The new park has now ticked all the boxes for the national body, twice hosting both of the country's two biggest track and field meetings – the North Island Colgate Games for children and the New Zealand Secondary Schools championships.
The 2010 schools championships included a World Junior shot put record by thrower Jacko Gill, who became a regular at the club's annual Potts Classic.
The awarding of the championships to the Hawke's Bay Gisborne Athletics Centre was announced in December, but Hastings club chairwoman Sharee Jones, whose club runs events at the park on behalf of the centre, along with its weekly Tuesday club nights, said it was about two years ago that Athletics New Zealand asked if the centre was interested and the decision was made a few months later.
Pfitzinger said the event is one of New Zealand's oldest sporting competitions with more than 100 years of history and provides a great opportunity for spectators to witness elite-level athletics.
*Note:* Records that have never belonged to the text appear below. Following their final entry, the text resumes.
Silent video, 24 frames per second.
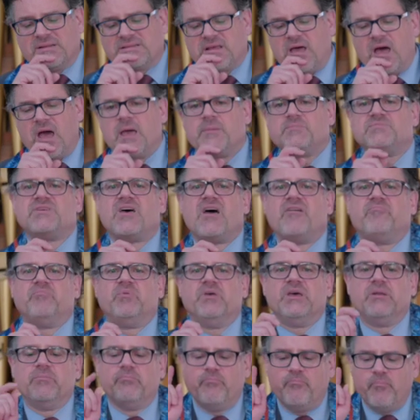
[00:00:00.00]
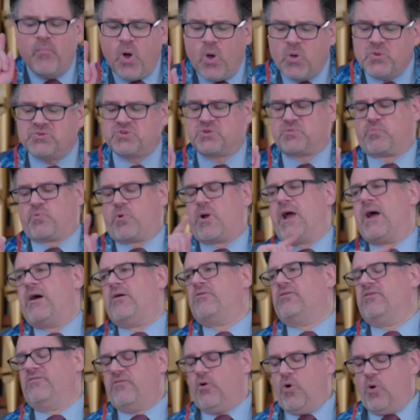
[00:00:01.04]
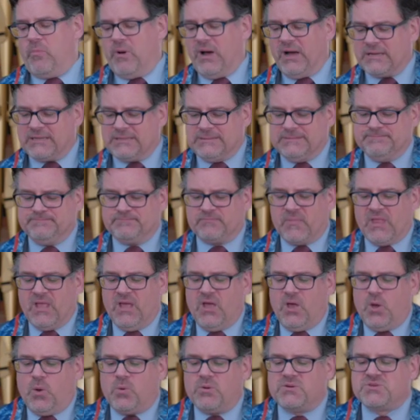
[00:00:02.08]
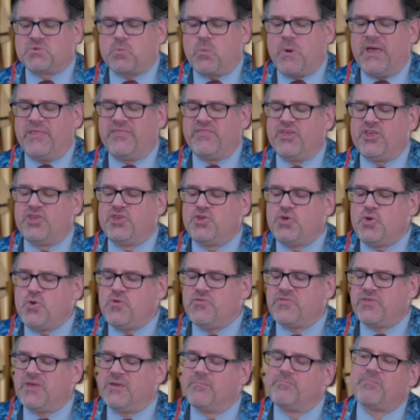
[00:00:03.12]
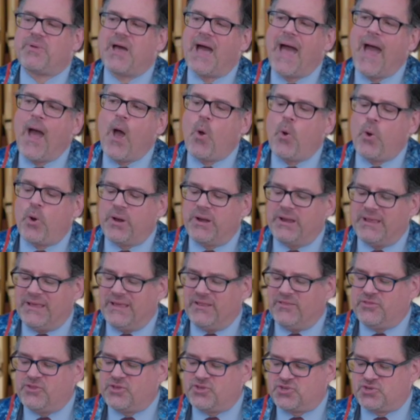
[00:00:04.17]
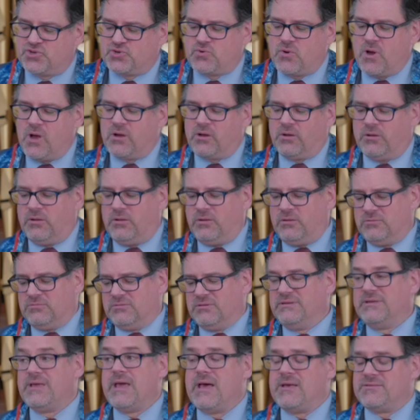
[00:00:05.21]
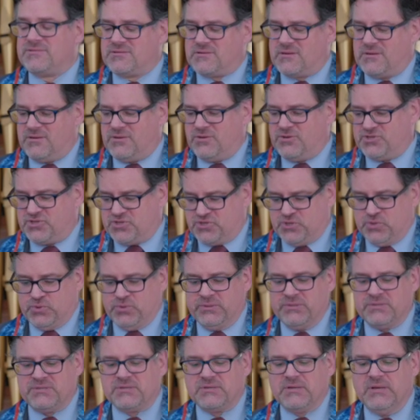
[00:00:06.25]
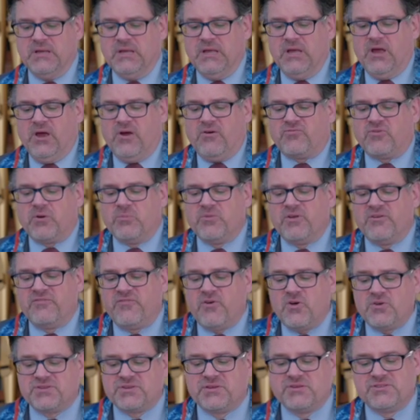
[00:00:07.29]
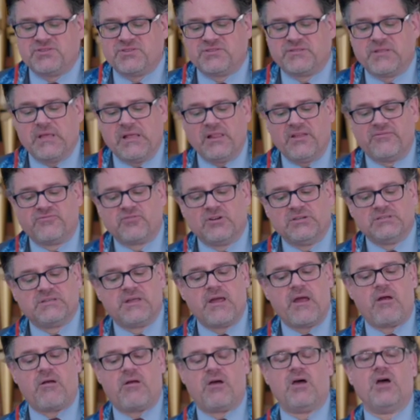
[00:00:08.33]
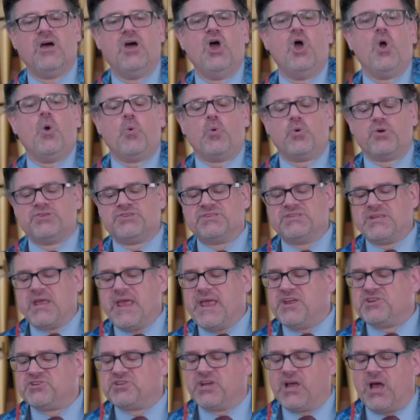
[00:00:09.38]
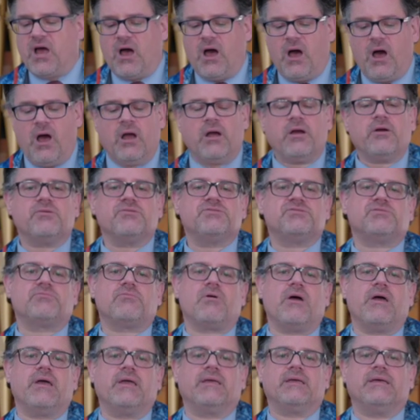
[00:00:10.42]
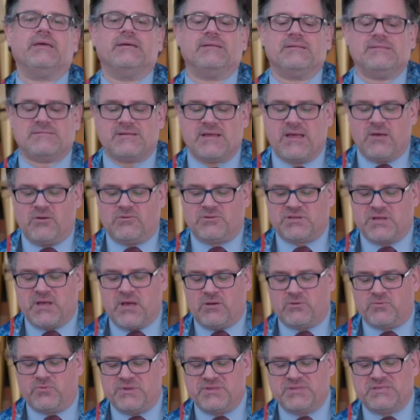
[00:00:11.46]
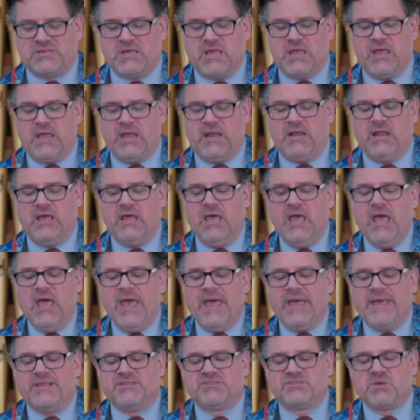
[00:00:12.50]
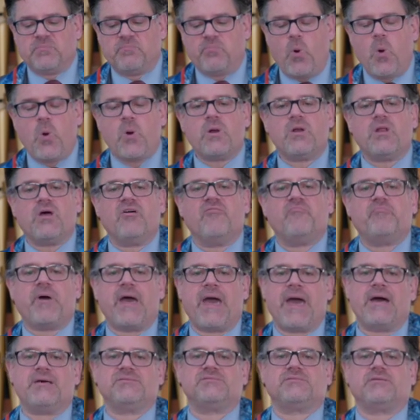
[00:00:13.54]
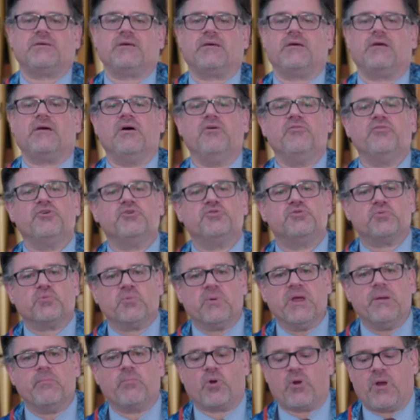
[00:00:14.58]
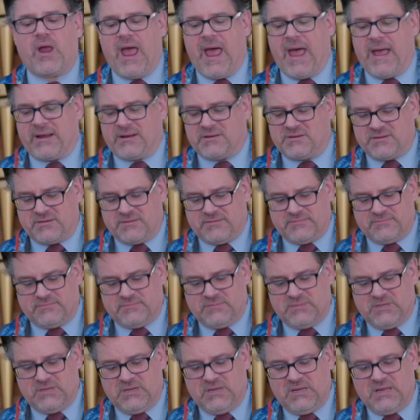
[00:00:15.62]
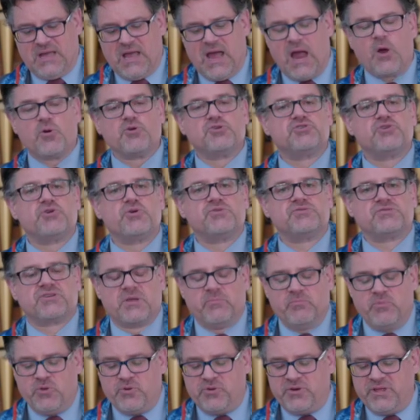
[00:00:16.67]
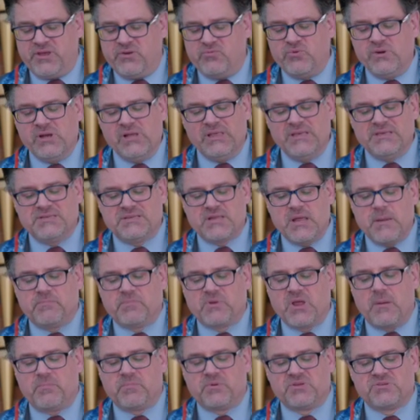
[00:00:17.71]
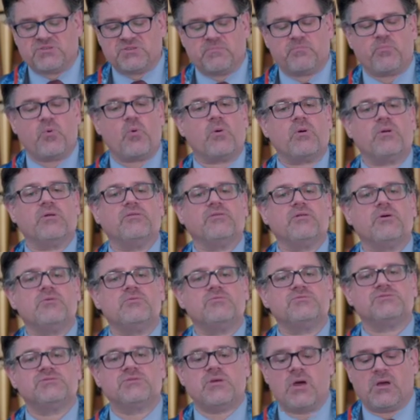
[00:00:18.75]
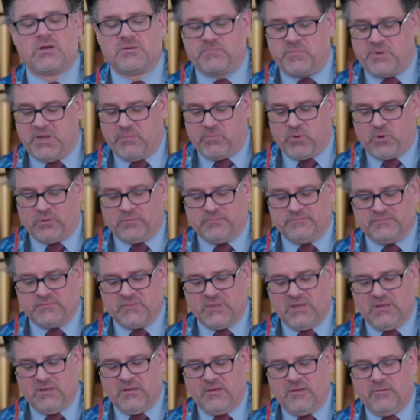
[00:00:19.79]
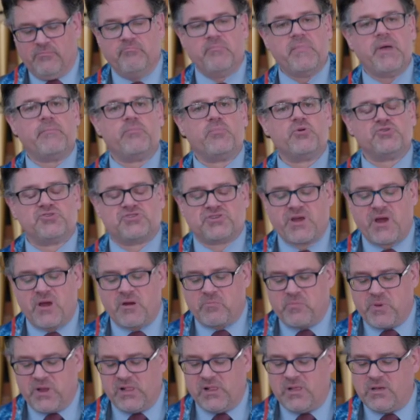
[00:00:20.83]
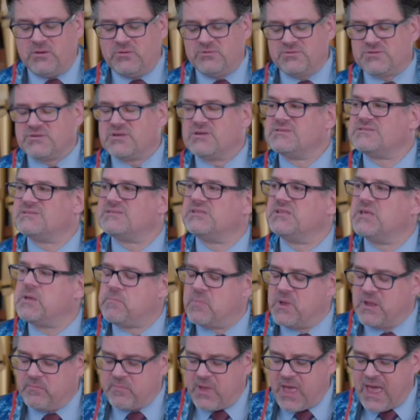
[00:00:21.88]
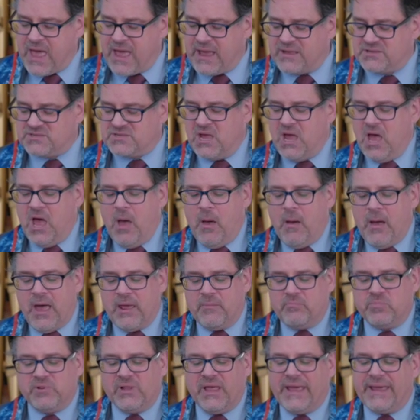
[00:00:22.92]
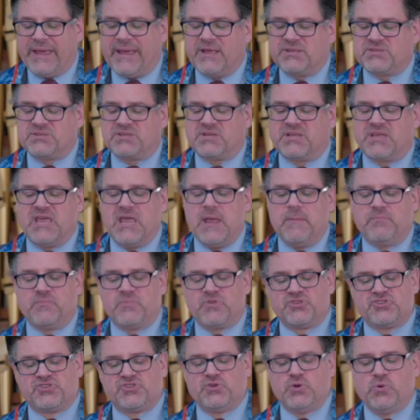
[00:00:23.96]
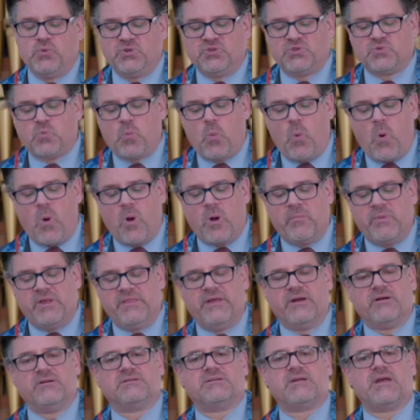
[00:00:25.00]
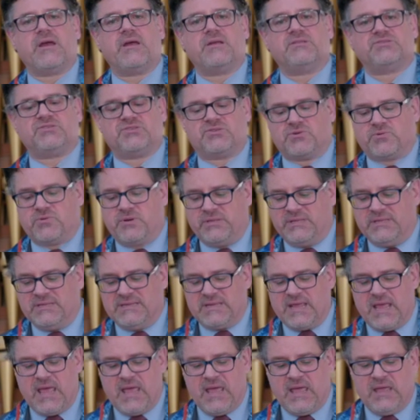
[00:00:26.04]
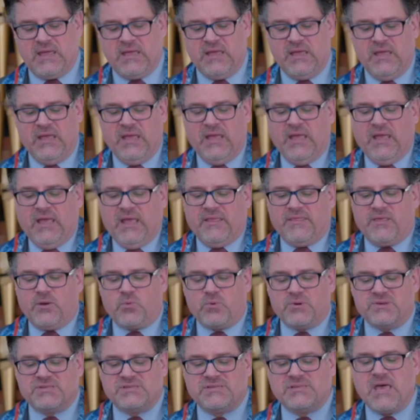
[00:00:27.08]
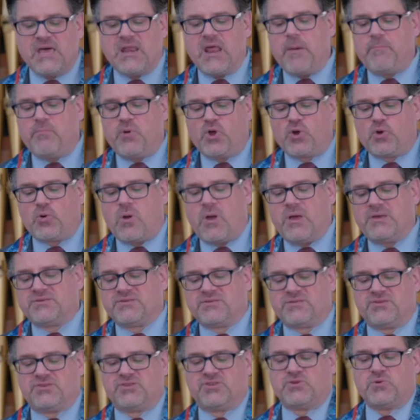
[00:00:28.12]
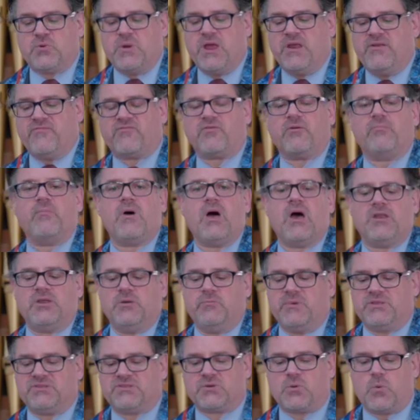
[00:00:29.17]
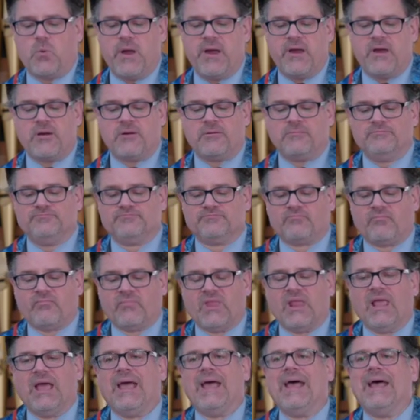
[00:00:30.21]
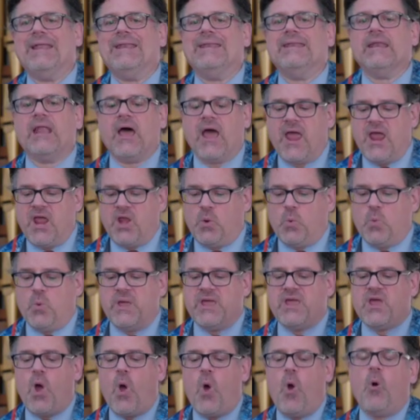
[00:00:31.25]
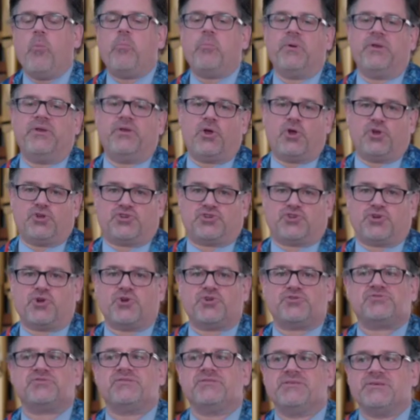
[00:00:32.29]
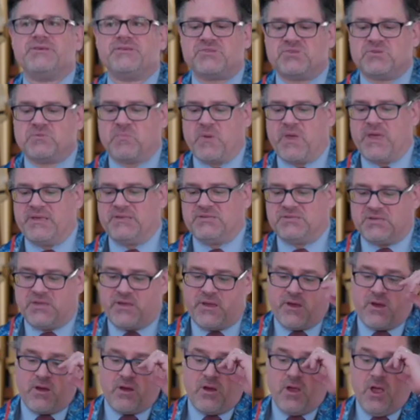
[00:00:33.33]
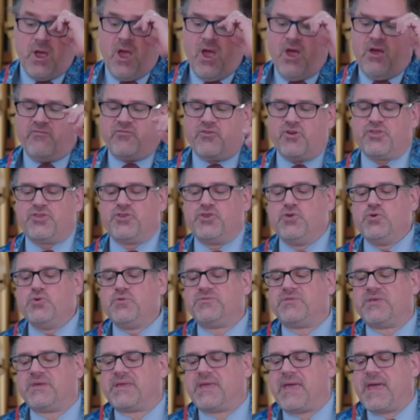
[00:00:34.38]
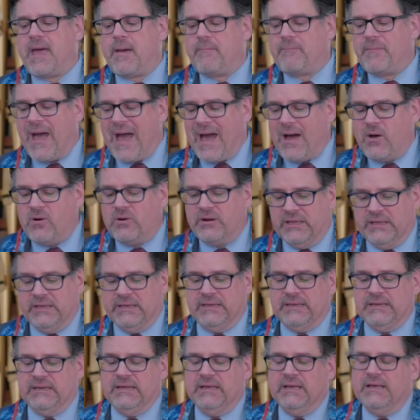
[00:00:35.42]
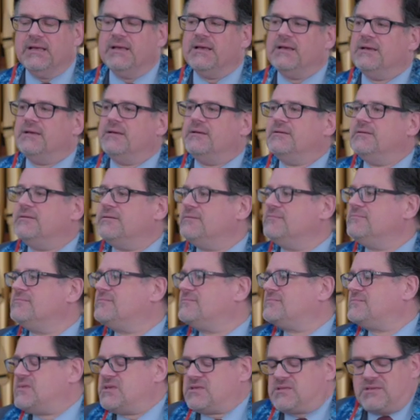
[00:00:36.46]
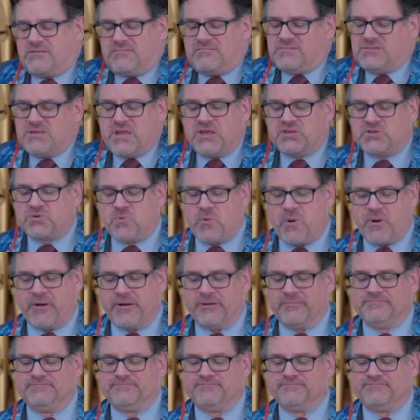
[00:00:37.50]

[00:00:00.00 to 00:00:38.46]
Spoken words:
times I've been most proud of Obuck was when the youth empowered in the struggle, yes, students, from the Voces de la Frontera, were staging a hunger strike in downtown Racine in support of passing the Dreamer Act. Our church community really stepped up to support those young people. Members shared pillows, sleeping bags, and blankets to keep the students warm in their tents during the day that were set up across the street from Monument Square. At night, we opened our church, this space here, for the youth to camp out in the sanctuary.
The nationals are "a true stepping-stone for our future champions" and that it's important they're held in different parts of the country - "so young athletes and spectators have an opportunity to share in the excitement," Pfitzinger said.
Hastings Mayor Sandra Hazlehurst believes that with the combination of a class-two track, the grandstand and close parking and other amenities, the park is "arguably" the best athletics venue in the country, as shown in staging elite and national athletic events over the past decade.
Napier Mayor Kirsten Wise described it as a "win-win for the whole of Hawke's Bay," and an "opportunity to show this group how far we have come since the last time Hawke's Bay hosted this event."
Sharee Jones, Local Organising Committee lead, said Hawke's Bay Gisborne Athletics was already well under way with preparations for the event. "We want to provide an amazing experience for every athlete, official, coach and volunteer, and are looking forward to welcoming everyone to the Hawke's Bay in March 2021."
The championships will be part of a particularly big sporting March in Hawke's Bay, also including the Horse of the Year Show in at Showgrounds Hawke's Bay Tomoana in Hastings, starting just two days after the end of the athletics meeting and on March 9-14.
Also on the calendar is a Twenty20 cricket international between the New Zealand Black Caps and Bangladesh on the night of March 23.